Problem statement -> Would you reproduce exactly the lines below from the one holding "[3:48.46-3:49.36]" through the one holding "[4:01.96-4:02.86]", inclusive, and no others?

------------------------------------------------------------

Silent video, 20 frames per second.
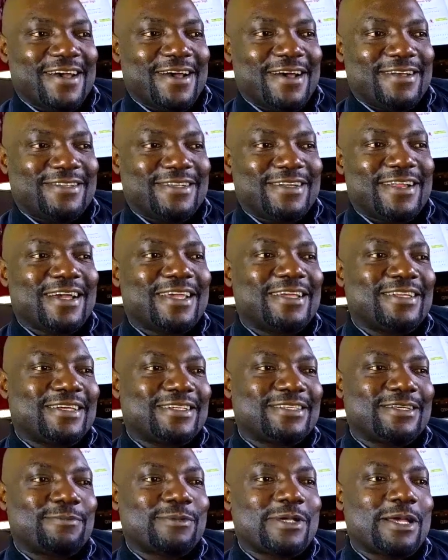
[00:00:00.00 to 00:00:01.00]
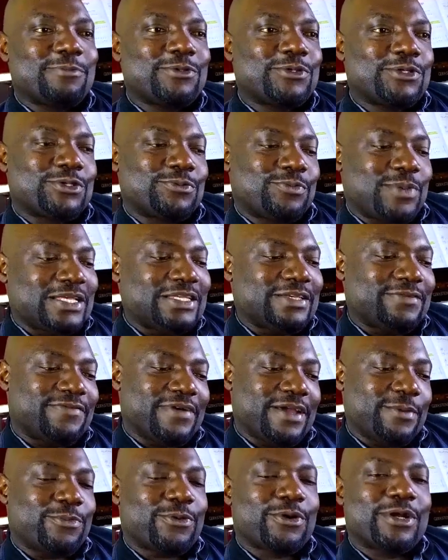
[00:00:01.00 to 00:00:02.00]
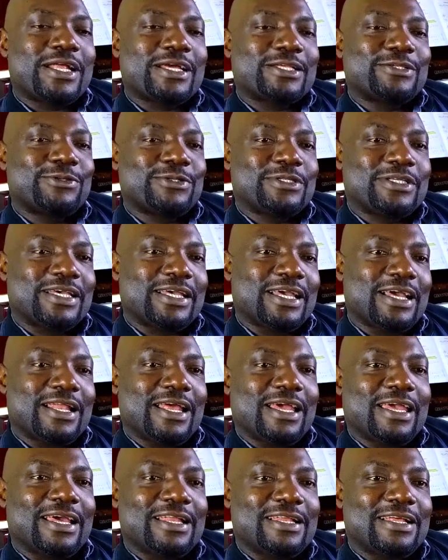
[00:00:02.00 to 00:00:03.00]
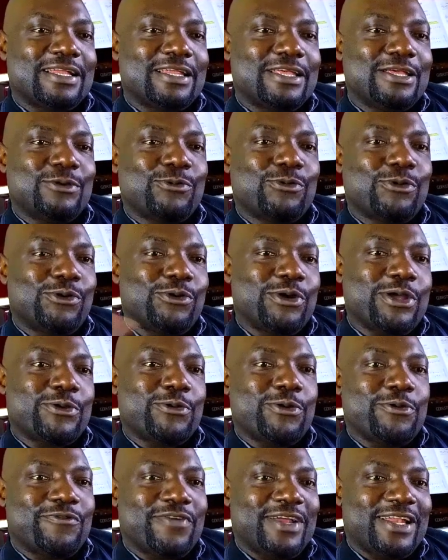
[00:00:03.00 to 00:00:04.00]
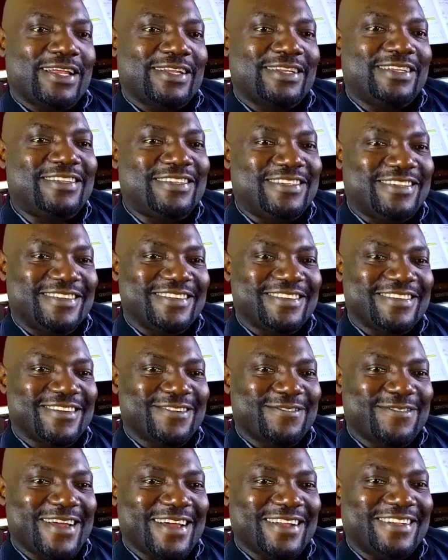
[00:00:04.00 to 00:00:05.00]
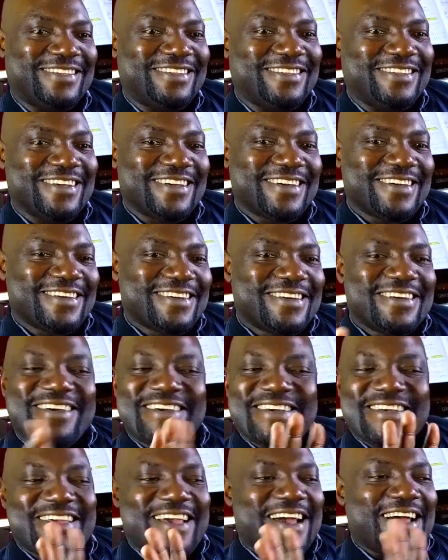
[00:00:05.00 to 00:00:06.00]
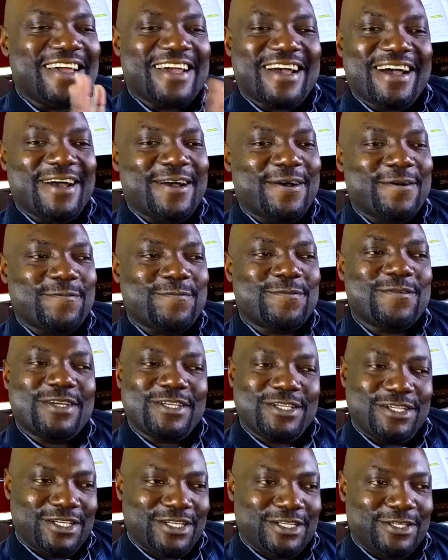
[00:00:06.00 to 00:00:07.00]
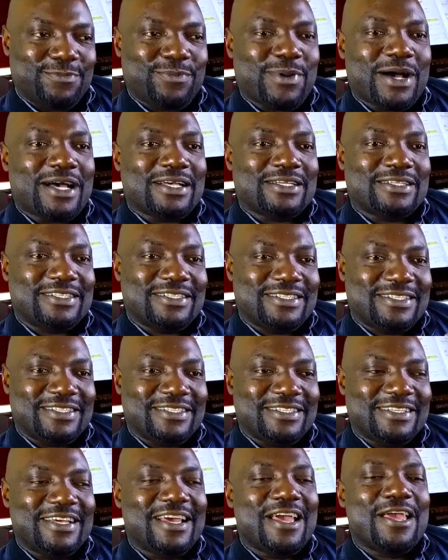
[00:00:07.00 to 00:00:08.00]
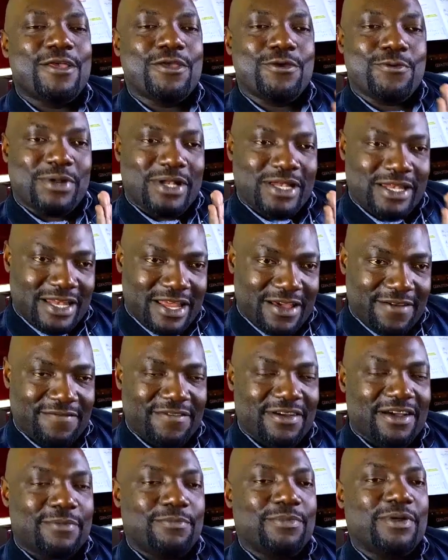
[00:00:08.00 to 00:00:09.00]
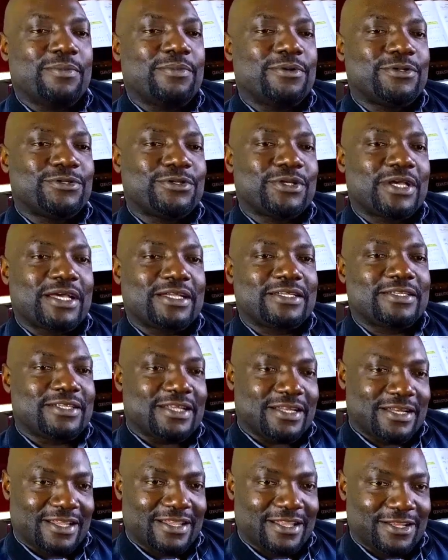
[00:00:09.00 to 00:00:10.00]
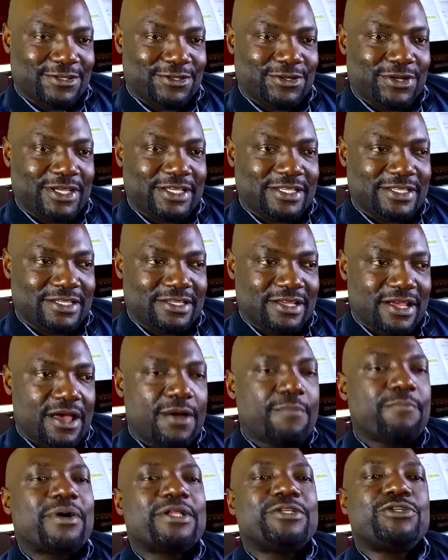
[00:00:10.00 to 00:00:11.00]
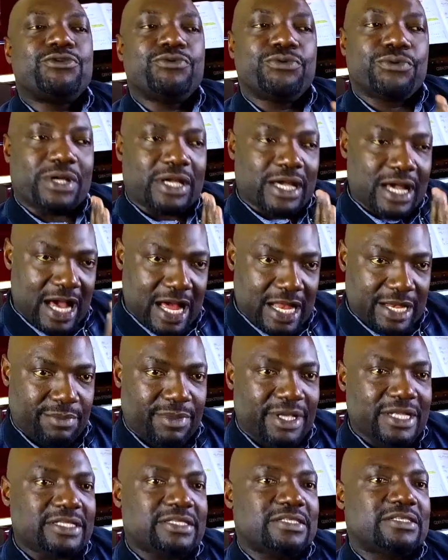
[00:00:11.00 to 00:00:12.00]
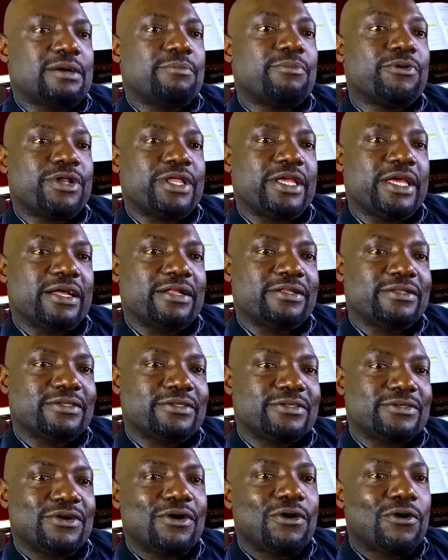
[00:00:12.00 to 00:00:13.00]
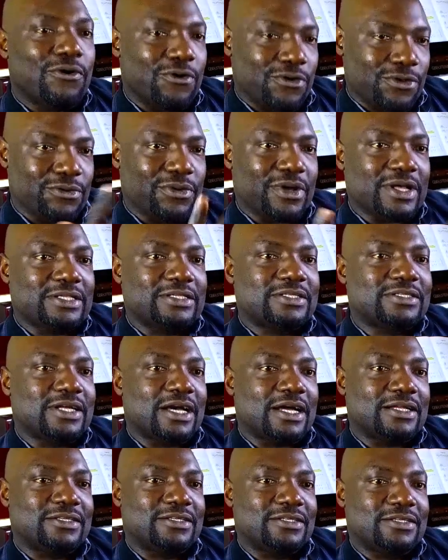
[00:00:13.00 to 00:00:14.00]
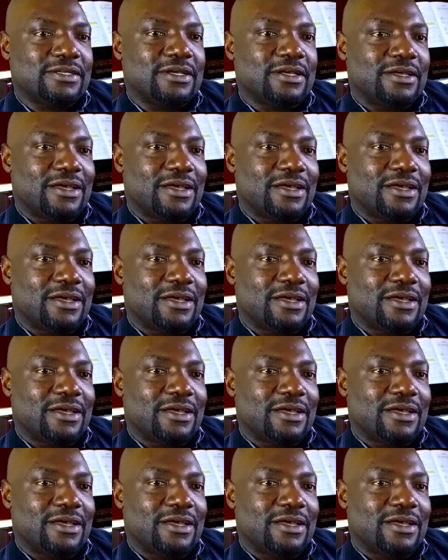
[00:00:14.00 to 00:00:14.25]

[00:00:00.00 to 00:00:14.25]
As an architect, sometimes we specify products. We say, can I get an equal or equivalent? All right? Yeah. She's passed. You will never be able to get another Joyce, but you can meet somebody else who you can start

------------------------------------------------------------

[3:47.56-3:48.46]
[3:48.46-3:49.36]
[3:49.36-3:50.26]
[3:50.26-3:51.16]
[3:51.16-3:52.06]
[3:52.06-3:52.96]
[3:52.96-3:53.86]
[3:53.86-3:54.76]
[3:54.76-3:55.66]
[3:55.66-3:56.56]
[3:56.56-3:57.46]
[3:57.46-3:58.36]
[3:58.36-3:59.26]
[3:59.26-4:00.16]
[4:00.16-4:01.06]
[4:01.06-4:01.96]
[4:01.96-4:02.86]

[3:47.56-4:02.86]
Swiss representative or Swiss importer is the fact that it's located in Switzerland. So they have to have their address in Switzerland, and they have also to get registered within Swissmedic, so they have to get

------------------------------------------------------------

Output ->
[3:48.46-3:49.36]
[3:49.36-3:50.26]
[3:50.26-3:51.16]
[3:51.16-3:52.06]
[3:52.06-3:52.96]
[3:52.96-3:53.86]
[3:53.86-3:54.76]
[3:54.76-3:55.66]
[3:55.66-3:56.56]
[3:56.56-3:57.46]
[3:57.46-3:58.36]
[3:58.36-3:59.26]
[3:59.26-4:00.16]
[4:00.16-4:01.06]
[4:01.06-4:01.96]
[4:01.96-4:02.86]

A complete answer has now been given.